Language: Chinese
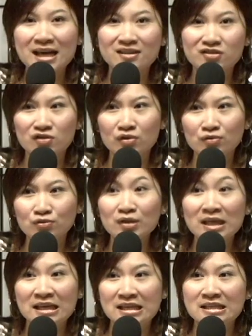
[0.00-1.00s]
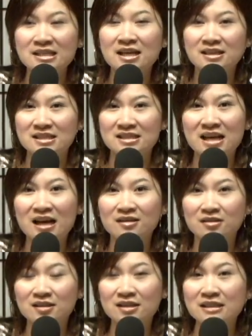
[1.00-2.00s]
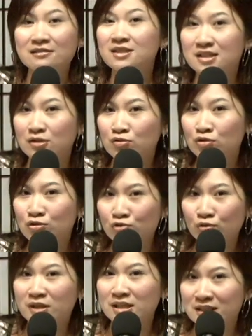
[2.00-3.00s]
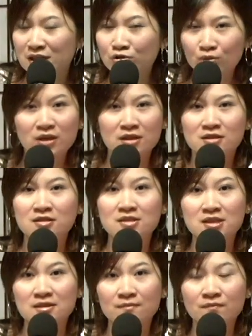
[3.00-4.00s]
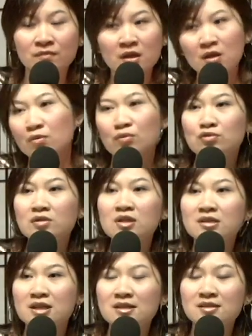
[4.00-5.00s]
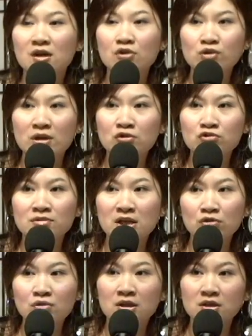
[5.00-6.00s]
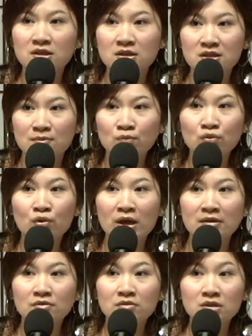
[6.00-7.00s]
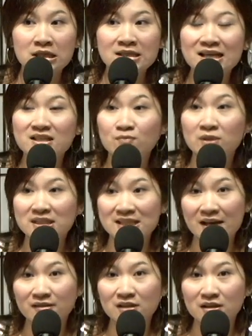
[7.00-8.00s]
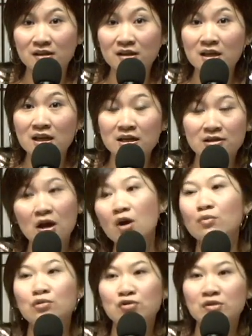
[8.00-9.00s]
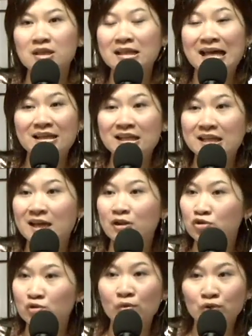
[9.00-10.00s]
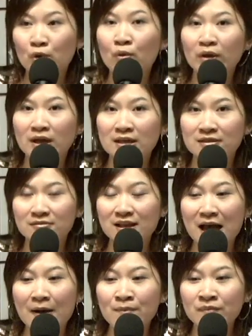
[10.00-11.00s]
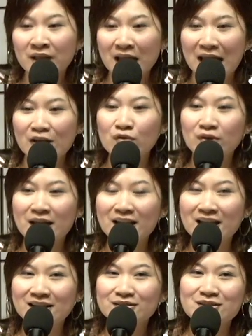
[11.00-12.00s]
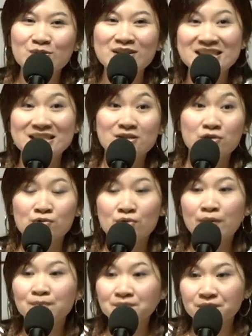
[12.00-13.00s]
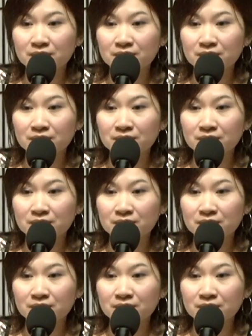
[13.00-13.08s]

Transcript: 大的时候，你就可以影响其他人跟进去做一些对的事情。我觉得人只要专注在对的事情，不管人家怎么讲你，然后我觉得他的力量都都会很大。还有刚刚这位记者说，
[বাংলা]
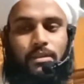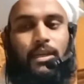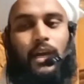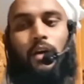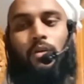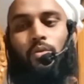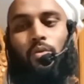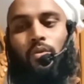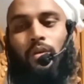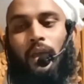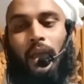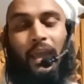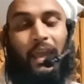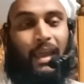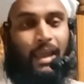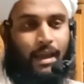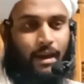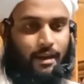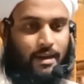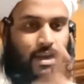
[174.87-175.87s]
জাহলু
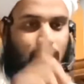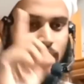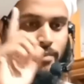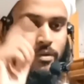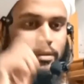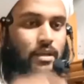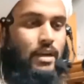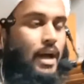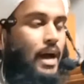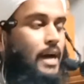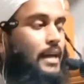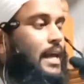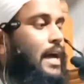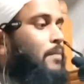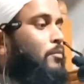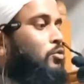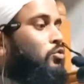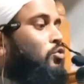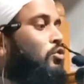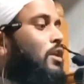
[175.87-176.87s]
কেয়ামতের
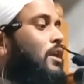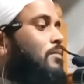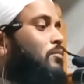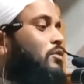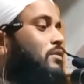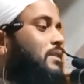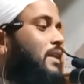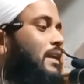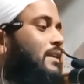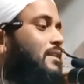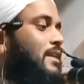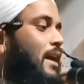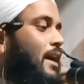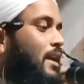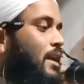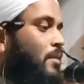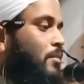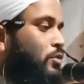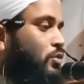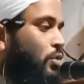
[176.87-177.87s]
আলামতগুলোর মধ্যে একটি
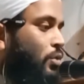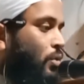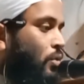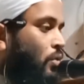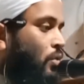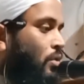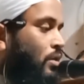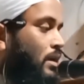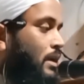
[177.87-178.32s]
আলামত হলো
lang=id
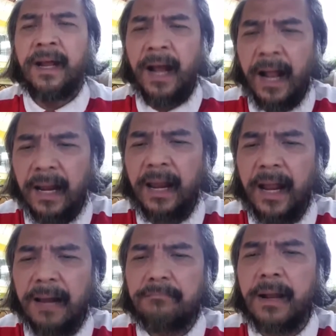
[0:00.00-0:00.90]

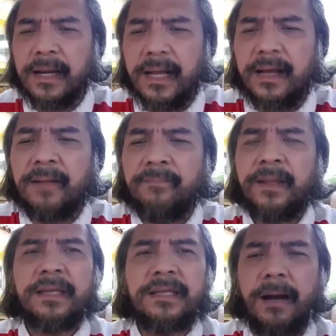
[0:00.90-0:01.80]
hal-hal mana
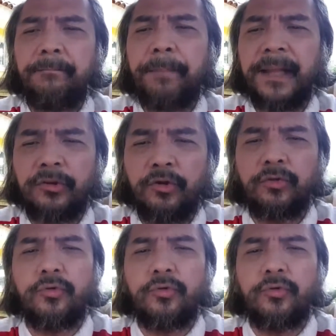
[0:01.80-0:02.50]
yang patut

**THE TASK:** Return the lines from the one that contains "[9.00-10.00s]" through the final line of the listing above, inclusive. Transcribe them exactly and drop the pictures.

**ANSWER SPACE:**
[9.00-10.00s]
[10.00-11.00s]
[11.00-12.00s]
[12.00-13.00s]
[13.00-13.08s]

Transcript: 大的时候，你就可以影响其他人跟进去做一些对的事情。我觉得人只要专注在对的事情，不管人家怎么讲你，然后我觉得他的力量都都会很大。还有刚刚这位记者说，
[বাংলা]
[174.87-175.87s]
জাহলু
[175.87-176.87s]
কেয়ামতের
[176.87-177.87s]
আলামতগুলোর মধ্যে একটি
[177.87-178.32s]
আলামত হলো
lang=id
[0:00.00-0:00.90]

[0:00.90-0:01.80]
hal-hal mana
[0:01.80-0:02.50]
yang patut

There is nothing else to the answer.